En second lieu, on constate une modification sensible des usages ; en effet, le développement extrêmement rapide des SMS (les messages écrits sur les mobiles) montre que le consommateur est prêt à utiliser son téléphone mobile pour un autre usage que la seule communication vocale. 30 milliards de SMS sont expédiés chaque mois dans le monde, dont 500 millions en France. On prédit d'ailleurs pour la fin de l'année un succès semblable pour les MMS (des petits messages musicaux ou graphiques).

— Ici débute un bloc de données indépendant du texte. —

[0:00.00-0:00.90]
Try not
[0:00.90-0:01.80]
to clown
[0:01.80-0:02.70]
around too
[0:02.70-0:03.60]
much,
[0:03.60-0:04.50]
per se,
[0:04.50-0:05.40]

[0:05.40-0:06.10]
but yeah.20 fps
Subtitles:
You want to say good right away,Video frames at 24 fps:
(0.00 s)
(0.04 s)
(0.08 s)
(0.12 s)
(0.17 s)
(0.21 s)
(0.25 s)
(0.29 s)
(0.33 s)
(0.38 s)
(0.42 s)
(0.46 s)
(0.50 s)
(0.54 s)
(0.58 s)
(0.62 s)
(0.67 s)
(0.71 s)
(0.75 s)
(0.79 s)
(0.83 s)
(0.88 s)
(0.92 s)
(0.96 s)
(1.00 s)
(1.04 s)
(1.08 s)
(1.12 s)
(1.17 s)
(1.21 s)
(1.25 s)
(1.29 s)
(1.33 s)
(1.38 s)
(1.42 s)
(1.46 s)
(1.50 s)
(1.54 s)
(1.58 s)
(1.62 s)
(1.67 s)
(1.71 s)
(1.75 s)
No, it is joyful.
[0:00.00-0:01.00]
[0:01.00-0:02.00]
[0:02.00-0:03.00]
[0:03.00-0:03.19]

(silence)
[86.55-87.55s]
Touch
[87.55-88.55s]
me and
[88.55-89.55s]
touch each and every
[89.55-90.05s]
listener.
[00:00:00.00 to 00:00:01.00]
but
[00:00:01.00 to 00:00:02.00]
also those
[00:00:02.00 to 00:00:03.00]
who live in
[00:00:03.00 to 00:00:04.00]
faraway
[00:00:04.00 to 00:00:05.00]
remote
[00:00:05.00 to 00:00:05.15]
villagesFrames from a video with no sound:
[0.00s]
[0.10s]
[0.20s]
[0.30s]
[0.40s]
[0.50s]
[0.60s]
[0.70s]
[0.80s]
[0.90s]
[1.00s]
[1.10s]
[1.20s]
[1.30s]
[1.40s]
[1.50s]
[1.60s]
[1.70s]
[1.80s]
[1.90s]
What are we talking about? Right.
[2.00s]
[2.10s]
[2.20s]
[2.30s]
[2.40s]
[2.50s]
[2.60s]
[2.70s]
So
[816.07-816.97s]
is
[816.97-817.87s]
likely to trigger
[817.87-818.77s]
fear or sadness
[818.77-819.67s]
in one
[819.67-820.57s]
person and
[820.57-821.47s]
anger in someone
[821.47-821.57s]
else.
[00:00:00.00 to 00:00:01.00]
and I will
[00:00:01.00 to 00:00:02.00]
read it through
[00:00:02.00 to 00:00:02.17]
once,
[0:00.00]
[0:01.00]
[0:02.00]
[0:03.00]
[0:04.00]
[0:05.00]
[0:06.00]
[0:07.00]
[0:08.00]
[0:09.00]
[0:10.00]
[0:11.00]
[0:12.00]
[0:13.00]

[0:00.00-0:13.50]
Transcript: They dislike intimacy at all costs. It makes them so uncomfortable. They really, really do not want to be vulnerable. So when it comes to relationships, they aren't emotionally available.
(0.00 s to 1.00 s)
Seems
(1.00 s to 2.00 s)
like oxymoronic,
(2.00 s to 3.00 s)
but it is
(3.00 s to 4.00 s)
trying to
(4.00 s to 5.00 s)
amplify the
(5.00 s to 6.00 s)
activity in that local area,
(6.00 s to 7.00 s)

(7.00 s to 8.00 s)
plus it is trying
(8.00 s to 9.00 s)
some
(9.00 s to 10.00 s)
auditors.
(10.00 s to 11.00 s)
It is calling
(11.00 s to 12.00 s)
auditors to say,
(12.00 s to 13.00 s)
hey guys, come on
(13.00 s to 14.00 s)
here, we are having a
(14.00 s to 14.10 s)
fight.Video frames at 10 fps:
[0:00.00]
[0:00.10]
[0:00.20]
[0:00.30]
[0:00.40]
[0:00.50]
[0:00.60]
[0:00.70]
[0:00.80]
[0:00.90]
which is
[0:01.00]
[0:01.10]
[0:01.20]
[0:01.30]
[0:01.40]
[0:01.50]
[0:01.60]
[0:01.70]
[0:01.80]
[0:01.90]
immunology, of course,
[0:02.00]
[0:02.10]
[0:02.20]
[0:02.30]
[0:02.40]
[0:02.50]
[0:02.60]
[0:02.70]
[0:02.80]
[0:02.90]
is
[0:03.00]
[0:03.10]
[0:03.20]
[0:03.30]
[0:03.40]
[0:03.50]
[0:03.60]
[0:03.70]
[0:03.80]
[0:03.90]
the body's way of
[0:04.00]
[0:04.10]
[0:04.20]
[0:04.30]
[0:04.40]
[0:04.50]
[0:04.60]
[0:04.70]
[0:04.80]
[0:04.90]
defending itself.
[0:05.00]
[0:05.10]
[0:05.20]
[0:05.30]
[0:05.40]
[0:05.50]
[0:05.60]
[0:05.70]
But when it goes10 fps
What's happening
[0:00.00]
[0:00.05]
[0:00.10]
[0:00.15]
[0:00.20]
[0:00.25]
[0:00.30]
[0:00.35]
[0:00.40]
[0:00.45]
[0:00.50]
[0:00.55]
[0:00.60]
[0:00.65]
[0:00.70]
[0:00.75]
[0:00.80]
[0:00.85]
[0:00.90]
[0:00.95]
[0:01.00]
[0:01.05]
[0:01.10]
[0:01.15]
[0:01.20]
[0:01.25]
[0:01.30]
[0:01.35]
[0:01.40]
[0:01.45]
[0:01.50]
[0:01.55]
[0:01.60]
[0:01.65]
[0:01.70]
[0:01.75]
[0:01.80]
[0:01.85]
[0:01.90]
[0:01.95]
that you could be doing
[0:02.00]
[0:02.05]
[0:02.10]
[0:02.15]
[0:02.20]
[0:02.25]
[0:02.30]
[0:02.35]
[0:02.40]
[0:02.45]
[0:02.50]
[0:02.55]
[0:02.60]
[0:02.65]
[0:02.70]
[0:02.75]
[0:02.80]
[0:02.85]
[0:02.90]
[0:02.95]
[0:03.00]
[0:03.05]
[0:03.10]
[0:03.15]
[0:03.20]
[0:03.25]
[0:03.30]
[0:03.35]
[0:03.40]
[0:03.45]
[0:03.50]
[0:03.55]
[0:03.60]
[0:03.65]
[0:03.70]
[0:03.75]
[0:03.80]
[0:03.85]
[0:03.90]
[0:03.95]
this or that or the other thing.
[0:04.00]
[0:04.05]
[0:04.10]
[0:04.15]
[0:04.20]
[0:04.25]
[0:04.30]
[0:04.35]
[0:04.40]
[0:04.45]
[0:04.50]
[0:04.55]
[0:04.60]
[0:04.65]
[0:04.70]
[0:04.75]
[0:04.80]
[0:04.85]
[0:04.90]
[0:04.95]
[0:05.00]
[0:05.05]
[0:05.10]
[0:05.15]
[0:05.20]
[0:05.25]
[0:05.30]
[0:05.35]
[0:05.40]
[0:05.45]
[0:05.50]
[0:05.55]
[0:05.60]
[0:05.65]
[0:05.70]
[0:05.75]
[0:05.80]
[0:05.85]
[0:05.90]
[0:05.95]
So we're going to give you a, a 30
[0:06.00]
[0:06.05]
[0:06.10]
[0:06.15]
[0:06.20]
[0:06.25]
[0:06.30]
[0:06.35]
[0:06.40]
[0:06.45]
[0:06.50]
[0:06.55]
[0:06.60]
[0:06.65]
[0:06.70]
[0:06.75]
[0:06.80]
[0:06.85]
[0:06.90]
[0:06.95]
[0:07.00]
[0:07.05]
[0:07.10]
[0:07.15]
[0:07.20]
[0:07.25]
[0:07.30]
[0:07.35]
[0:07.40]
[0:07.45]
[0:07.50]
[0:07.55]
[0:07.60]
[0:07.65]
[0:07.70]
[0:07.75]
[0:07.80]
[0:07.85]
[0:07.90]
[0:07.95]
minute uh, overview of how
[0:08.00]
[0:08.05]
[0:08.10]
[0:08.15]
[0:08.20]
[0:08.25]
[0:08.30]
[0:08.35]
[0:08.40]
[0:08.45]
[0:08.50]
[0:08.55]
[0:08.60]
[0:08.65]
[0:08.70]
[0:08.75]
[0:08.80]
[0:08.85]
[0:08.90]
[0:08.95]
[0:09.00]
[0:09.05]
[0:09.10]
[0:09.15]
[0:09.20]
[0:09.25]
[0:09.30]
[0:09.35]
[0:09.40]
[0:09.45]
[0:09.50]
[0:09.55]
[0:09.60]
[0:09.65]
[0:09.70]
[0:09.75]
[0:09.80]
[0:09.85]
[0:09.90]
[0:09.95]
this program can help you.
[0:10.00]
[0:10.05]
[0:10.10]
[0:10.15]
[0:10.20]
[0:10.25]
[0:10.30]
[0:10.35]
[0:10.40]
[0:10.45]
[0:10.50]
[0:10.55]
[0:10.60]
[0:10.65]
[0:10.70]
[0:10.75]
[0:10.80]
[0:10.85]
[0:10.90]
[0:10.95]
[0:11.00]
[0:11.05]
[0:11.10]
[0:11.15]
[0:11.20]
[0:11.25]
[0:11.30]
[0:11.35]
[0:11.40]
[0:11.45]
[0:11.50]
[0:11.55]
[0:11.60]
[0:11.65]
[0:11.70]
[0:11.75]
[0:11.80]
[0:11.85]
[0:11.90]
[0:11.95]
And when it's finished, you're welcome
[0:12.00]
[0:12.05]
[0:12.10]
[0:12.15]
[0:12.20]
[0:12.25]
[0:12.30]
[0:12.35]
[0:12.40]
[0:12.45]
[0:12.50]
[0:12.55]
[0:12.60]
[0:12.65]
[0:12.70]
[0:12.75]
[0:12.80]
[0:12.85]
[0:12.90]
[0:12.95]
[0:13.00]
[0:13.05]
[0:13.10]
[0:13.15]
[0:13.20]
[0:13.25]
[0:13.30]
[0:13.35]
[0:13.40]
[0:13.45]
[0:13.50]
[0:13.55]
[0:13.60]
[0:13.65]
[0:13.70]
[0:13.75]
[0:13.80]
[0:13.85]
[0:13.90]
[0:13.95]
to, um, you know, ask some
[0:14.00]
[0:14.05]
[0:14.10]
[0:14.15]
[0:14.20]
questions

En troisième lieu, si 80 licences 3G ont déjà été attribuées, une vingtaine de licences supplémentaires devraient l'être prochainement, ce qui conduit à penser que, comme le GSM en son temps, l'UMTS va se généraliser. Il faut aussi noter que des progrès majeurs ont enfin été effectués sur le plan technique, comme on a pu le voir au dernier Salon GSM à Cannes : des terminaux de troisième génération existent à présent, et ils fonctionnent !

Enfin, depuis le début du mois d'octobre dernier, NTT DoCoMo a lancé au Japon son service 3G appelé FOMA, et même si les prévisions ont été revues à la baisse, il suscite un intérêt certain puisqu'il y a déjà 100 000 abonnés.

Il faut aussi rappeler que certaines caractéristiques de l'UMTS plaident en sa faveur. Avec les mobiles de troisième génération, par exemple, on va pouvoir utiliser Internet sans être obligé d'acheter un ordinateur, ce qui constitue, on le sait, l'un des freins majeurs à la diffusion du Net. En outre, si le paiement sur l'Internet fixe est complexe et parfois dangereux, l'UMTS permet d'assurer une facturation sécurisée par l'opérateur de télécommunications, ce qui est un facteur décisif pour le développement du commerce en ligne.

Ces différents éléments conduisent à considérer que l'UMTS n'est à présent plus un mythe, mais est en train de devenir une réalité. Cette technologie va peut-être même à terme remplacer l'Internet pourrait-on dire traditionnel, c'est-à-dire l'Internet bas débit réservé à un faible pourcentage de la population et diffusé sur des réseaux fixes, en lui substituant un Internet nouveau, à haut débit, à la portée de tous et diffusé sur des réseaux mobiles. En définitive, l'UMTS réunit bien les trois caractéristiques de la communication de demain : l'interactivité, l'interopérabilité et la mobilité. En conséquence, la troisième génération de mobiles devrait rencontrer un succès certain, puisqu'elle sera en mesure de répondre aux attentes et aux besoins des consommateurs.